*** Begin section ***

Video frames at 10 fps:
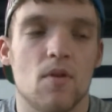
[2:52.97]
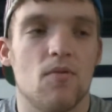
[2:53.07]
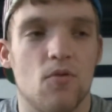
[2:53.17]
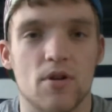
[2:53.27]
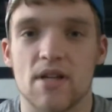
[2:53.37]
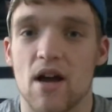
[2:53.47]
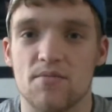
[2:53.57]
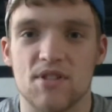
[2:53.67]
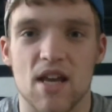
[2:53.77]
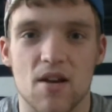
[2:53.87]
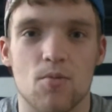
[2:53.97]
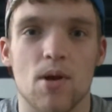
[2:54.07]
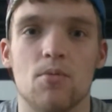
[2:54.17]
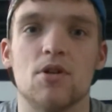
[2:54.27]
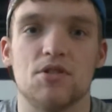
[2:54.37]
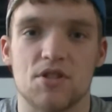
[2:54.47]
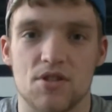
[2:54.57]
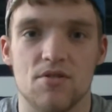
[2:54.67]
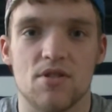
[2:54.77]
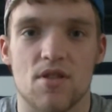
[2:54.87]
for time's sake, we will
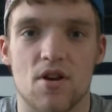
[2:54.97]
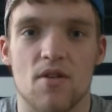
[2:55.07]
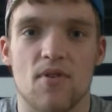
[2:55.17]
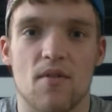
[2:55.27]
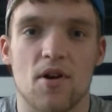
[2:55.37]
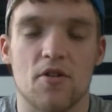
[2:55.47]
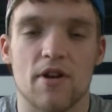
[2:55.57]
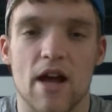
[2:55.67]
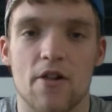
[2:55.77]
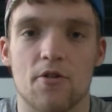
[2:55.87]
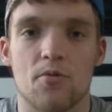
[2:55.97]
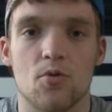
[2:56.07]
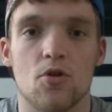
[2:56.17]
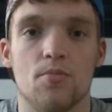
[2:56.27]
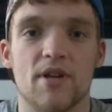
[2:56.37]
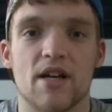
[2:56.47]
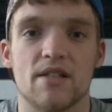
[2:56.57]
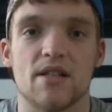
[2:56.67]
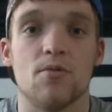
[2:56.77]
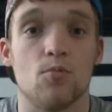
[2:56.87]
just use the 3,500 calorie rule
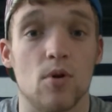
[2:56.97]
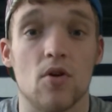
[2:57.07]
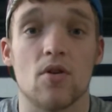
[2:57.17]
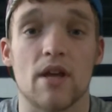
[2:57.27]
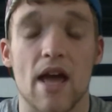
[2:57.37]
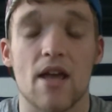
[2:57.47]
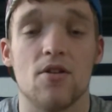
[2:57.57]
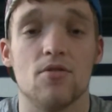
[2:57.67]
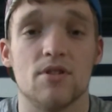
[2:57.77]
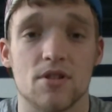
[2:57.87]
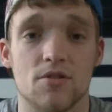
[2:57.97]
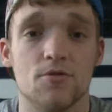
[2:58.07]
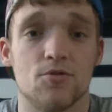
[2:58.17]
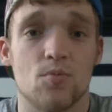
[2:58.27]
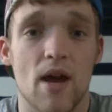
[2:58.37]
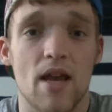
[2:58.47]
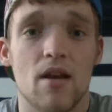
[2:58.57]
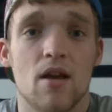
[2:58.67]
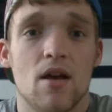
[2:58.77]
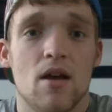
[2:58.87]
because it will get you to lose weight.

*** End section ***
*** Begin section ***

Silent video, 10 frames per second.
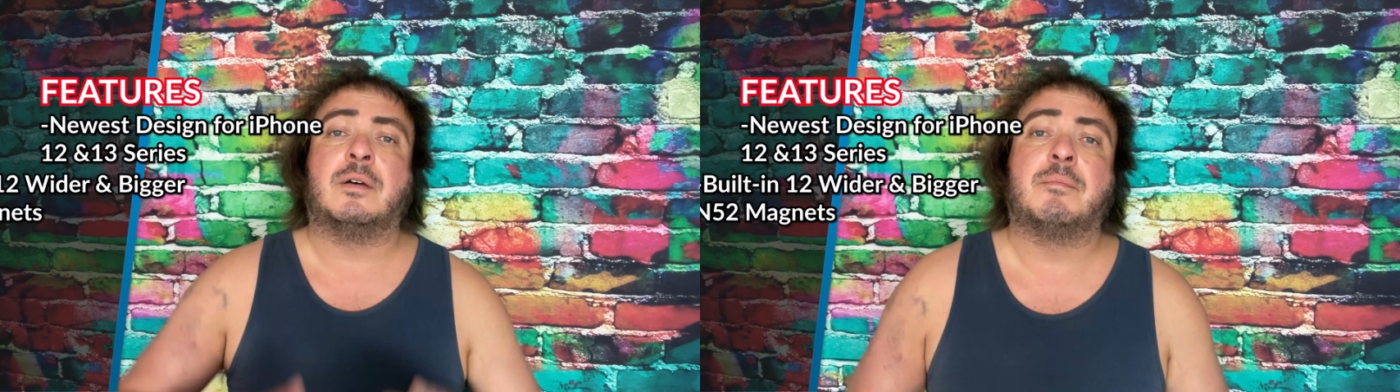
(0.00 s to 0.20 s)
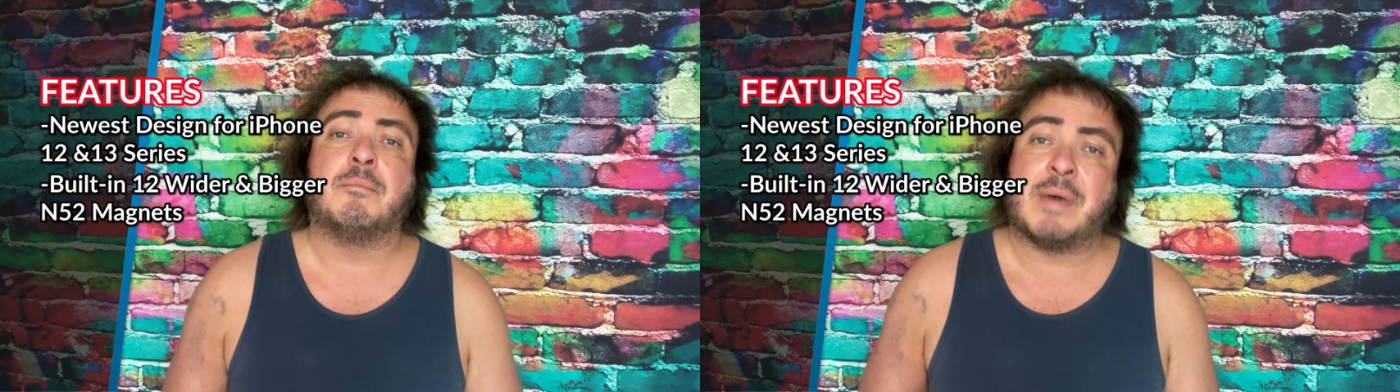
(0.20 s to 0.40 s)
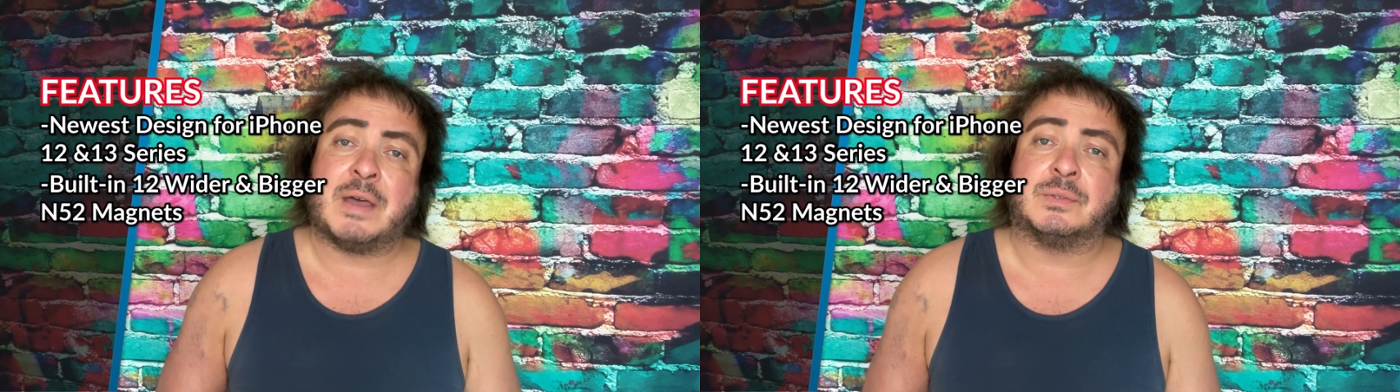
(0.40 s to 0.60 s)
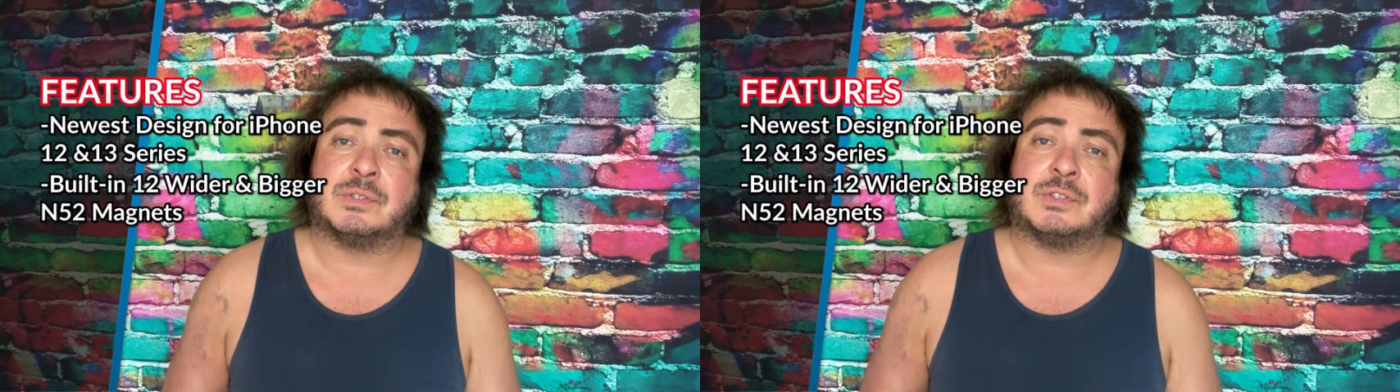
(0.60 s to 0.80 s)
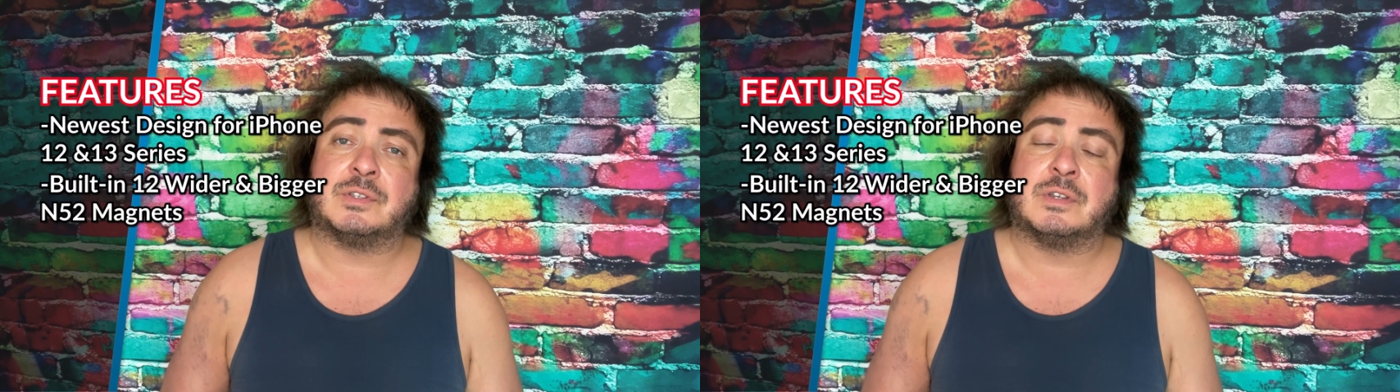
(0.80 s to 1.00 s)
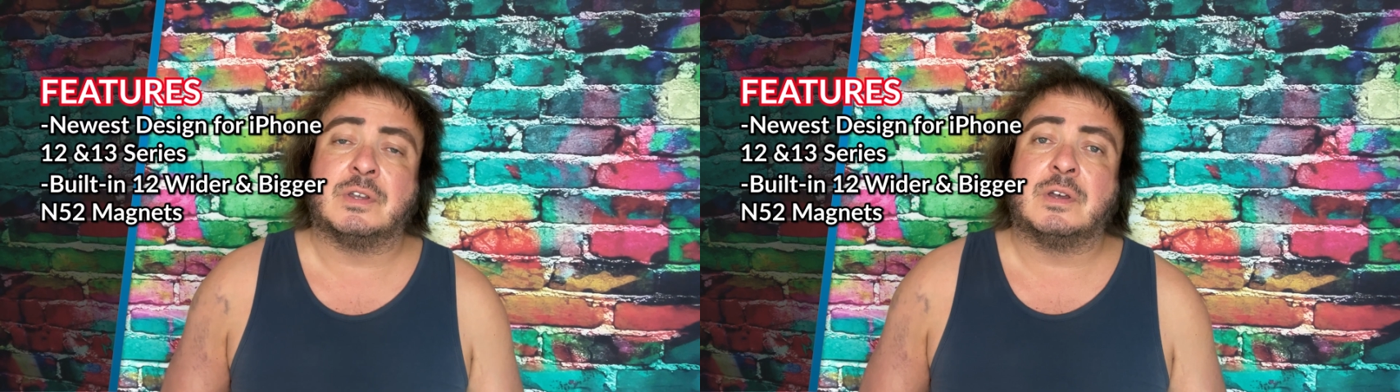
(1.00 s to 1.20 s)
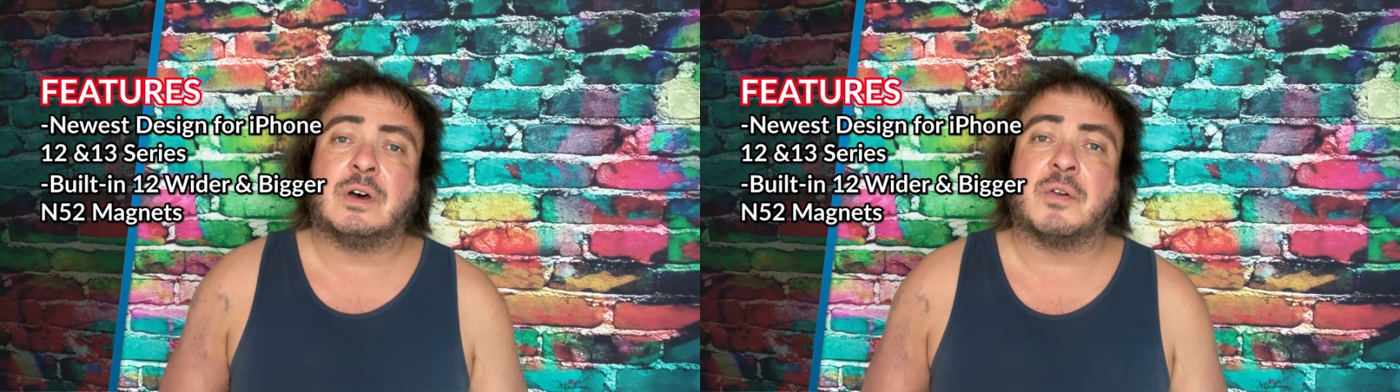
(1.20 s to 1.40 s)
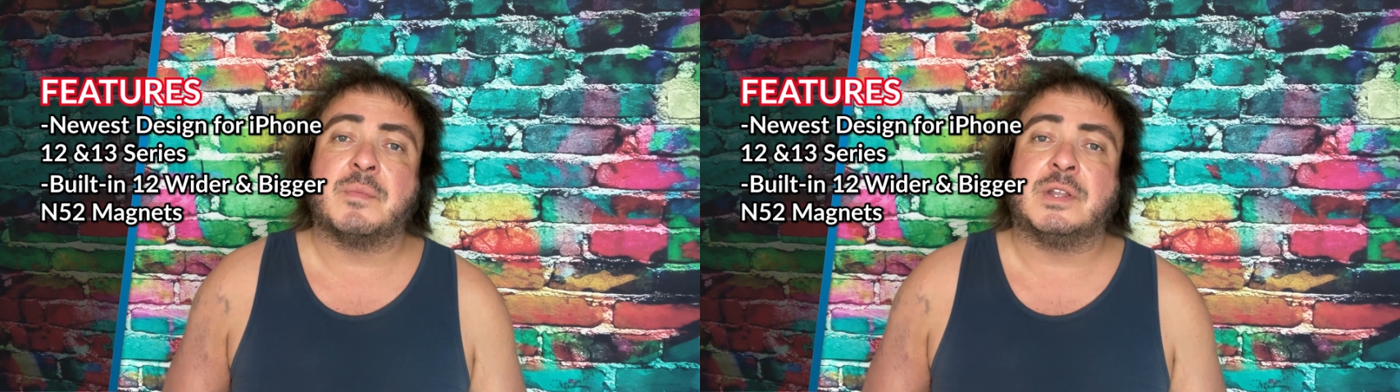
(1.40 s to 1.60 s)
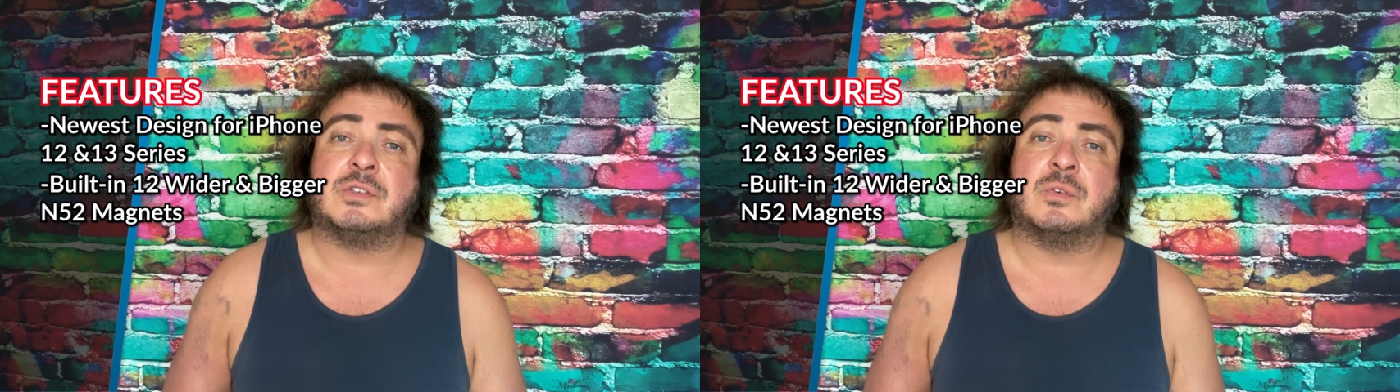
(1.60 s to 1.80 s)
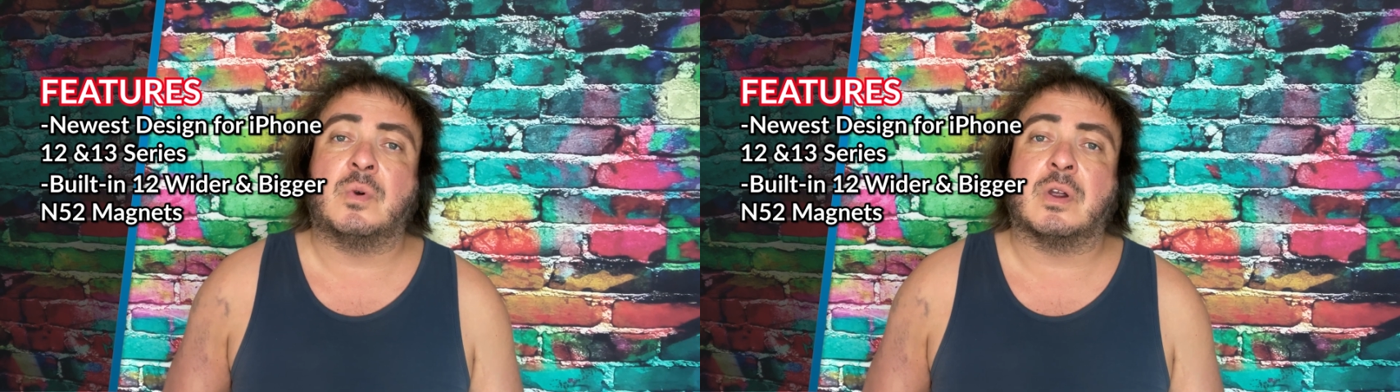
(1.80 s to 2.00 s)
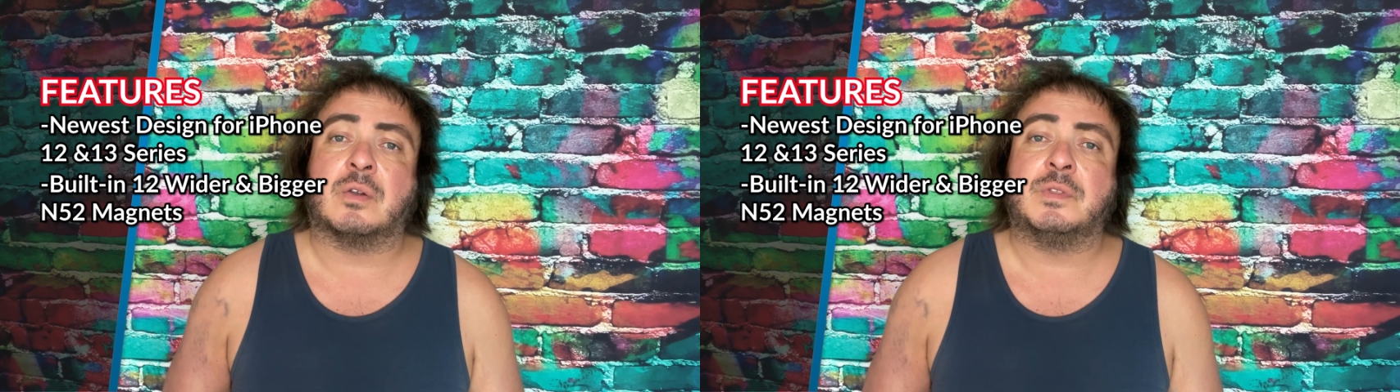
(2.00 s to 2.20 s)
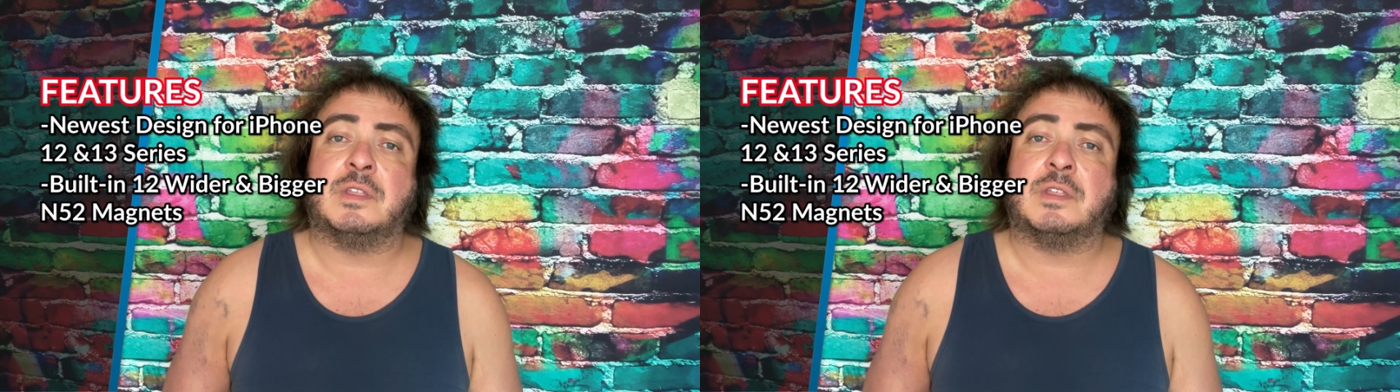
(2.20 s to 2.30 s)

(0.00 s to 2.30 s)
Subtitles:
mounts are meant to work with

*** End section ***

_Your assignment:_ If a line in the material above contains the word "frames", copy it.

_Output below:_
Video frames at 10 fps:
Silent video, 10 frames per second.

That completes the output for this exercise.